Pemeriksaan duh vagina sangat penting dilakukan untuk menentukan ada
tidaknya sperma, semen dan kuman yang menyebabkan penyakit menular
seksual seperti gonorrhea, syphilis, human immunodeficiency virus (HIV),
klamidia, dan trikomonas vaginalis
TATALAKSANA

Bertujuan menyelamatkan nyawa anak dan diharapkan mampu mendeteksi adanya tanda dan gejala
yang mengarah pada kekerasan seksual serta mengetahui kondisi gawat darurat medis akibat
kekerasan, dan selanjutnya dapat merujuk kasus tersebut pada lembaga perlindungan anak. Anak
korban kekerasan seksual juga dapat mengalami kekerasan emosi yang ditandai dengan adanya
perubahan perilaku, dan mental emosional seperti Ketakutan, cemas, mimpi buruk, gangguan stres
pasca trauma.
Korban kekerasan dengan gangguan mental yang berat, penanganannya dapat dirujuk ke ahli
psikiatrik.
Pendekatan psikologis pada pasien secara individu dan pendekatan psikososial terhadap keluarga.
Pendekatan psikologis pada pasien dilakukan agar pasien dapat tumbuh kembang secara normal,3
sedangkan pendekatan psikososial keluarga dilakukan untuk pembenahan terhadap aspek
sosiokultural keluarga dan menghindarkan terulangnya kembali kejadian kekerasan.Sebagian besar
kekerasan terhadap anak terjadi di dalam keluarga dan melibatkan salah satu atau kedua orang tua
sebagai pelakunya.
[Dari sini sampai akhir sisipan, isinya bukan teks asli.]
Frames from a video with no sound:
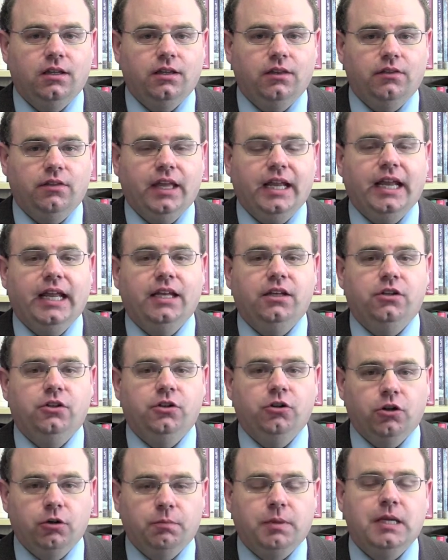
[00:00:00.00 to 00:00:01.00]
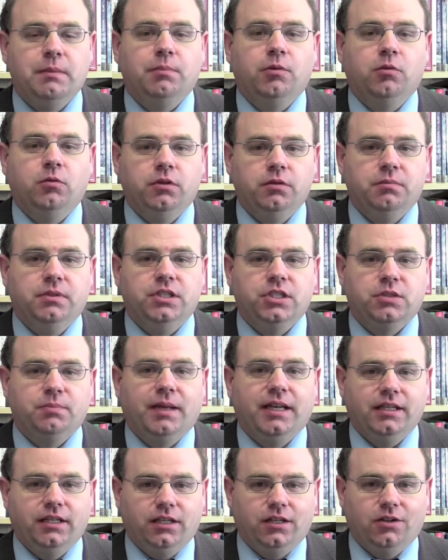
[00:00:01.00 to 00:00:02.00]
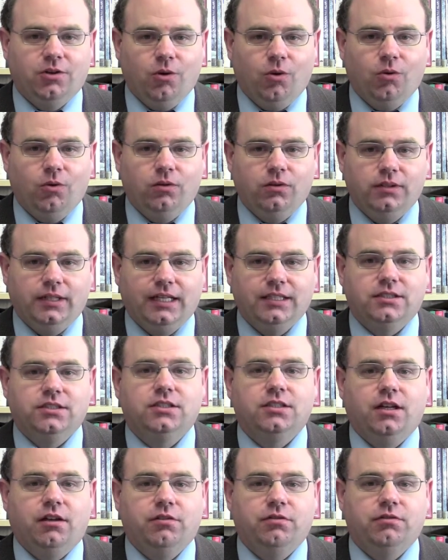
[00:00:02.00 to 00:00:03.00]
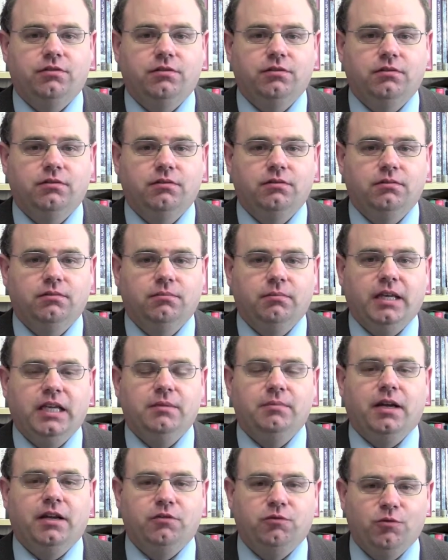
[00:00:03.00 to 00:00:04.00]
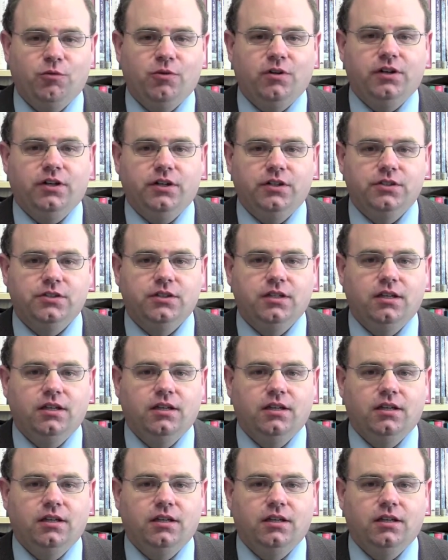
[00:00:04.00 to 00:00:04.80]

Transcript: than your people would be spending gold on stuff made by foreigners.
Anak korban kekerasan seringkali berasal dari keluarga yang memiliki hubungan
antara anggota keluarga khususnya antara kedua orang tua yang tidak baik.
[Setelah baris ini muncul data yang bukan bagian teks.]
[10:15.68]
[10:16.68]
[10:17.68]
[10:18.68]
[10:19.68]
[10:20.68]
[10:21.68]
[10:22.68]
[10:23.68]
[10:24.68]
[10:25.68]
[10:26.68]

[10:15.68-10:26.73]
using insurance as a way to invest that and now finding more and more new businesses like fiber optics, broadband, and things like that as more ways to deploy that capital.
Secara garis besar, tanda dan gejala kasus child abuse dapat diidentifikasi
melalui temuan-temuan tertentu yang dapat mencerminkan kecurigaan adanya
kasus child abuse (suspected child abuse cases). Kedaruratan dalam kasus child
abuse dapat diidentifikasi melalui tanda dan gejala yang terdapat pada anak,
serta mengklasifikasikan ke dalam jenis-jenis kekerasan terhadap anak.

Kekerasan Fisik
1. Luka (memar, luka bakar, fraktur,
2. cedera abdomen atau kepala) yang tidak dapat dijelaskan.
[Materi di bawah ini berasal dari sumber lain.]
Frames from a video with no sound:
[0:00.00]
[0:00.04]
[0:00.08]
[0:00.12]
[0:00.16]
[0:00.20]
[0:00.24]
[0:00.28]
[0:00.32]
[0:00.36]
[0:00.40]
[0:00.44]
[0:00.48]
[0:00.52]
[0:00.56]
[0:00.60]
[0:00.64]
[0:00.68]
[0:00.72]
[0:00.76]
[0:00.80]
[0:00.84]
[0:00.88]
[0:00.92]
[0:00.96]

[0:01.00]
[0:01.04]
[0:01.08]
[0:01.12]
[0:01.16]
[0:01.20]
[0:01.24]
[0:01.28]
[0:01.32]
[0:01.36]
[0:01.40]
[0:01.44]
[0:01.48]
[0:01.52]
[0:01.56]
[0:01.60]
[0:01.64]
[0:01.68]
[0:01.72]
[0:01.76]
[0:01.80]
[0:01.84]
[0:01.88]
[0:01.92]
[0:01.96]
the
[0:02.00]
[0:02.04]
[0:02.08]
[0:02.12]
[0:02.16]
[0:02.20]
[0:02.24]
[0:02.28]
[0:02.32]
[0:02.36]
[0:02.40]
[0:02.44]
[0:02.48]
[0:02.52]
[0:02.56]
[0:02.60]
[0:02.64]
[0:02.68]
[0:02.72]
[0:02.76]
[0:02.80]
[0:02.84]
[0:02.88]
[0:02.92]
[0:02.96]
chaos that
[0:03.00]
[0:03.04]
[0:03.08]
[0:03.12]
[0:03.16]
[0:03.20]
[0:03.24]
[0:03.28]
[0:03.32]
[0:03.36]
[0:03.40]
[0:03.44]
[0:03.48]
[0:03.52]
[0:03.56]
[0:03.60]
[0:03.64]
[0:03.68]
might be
3. Luka dengan bentuk dan konfirgurasi tertentu
Kekerasan psikis
1. Perubahan percaya diri yang tiba-tiba.
2. Sakit kepala atau nyeri perut tanpa penyebab medis yang jelas.
3. Ketakutan yang abnormal, mimpi buruk.
4. Cenderung melarikan diri. Kegagalan di sekolah (prestasi menurun, sering
bolos, tidak konsentrasi belajar)
Kekerasan seksual
1. Ketakutan (mimpi buruk, depresi, ketakutan yang berlebihan).
2. Nyeri perut, mengompol (terutama jika anak sudah diajarkan toilet training),
nyeri atau perdarahan pada genitalia, penyakit menular seksual.
3. Cenderung melarikan diri.
4. Perilaku seksual ekstrem yang tidak sesuai untuk usia anak.